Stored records
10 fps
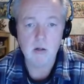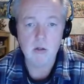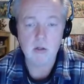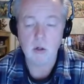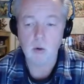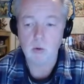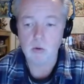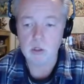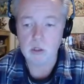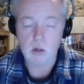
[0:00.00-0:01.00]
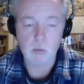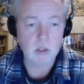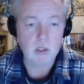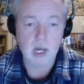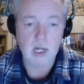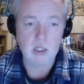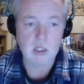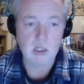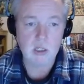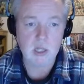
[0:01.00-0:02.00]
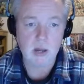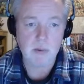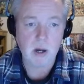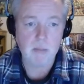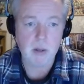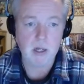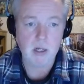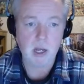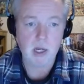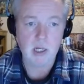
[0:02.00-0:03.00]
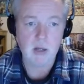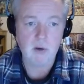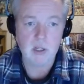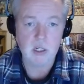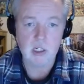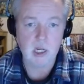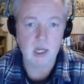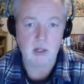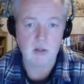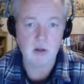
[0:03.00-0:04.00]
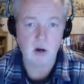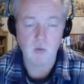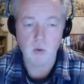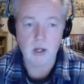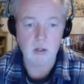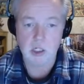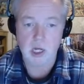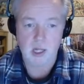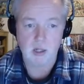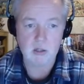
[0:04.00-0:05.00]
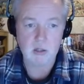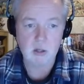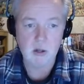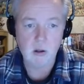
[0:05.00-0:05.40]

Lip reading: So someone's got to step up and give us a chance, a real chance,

---

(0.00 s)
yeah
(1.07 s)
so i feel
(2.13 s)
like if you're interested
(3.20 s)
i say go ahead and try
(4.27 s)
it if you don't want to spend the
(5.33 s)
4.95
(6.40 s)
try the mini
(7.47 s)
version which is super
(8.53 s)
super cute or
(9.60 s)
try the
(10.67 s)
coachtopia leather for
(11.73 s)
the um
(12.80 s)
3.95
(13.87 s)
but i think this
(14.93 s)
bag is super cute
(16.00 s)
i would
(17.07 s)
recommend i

What is being asked: Using the entries above, transcribe every line from the line containing "[0:00.00-0:01.00]" through the line containing "Lip reading: So". Do not copy pictures.

Expected answer:
[0:00.00-0:01.00]
[0:01.00-0:02.00]
[0:02.00-0:03.00]
[0:03.00-0:04.00]
[0:04.00-0:05.00]
[0:05.00-0:05.40]

Lip reading: So someone's got to step up and give us a chance, a real chance,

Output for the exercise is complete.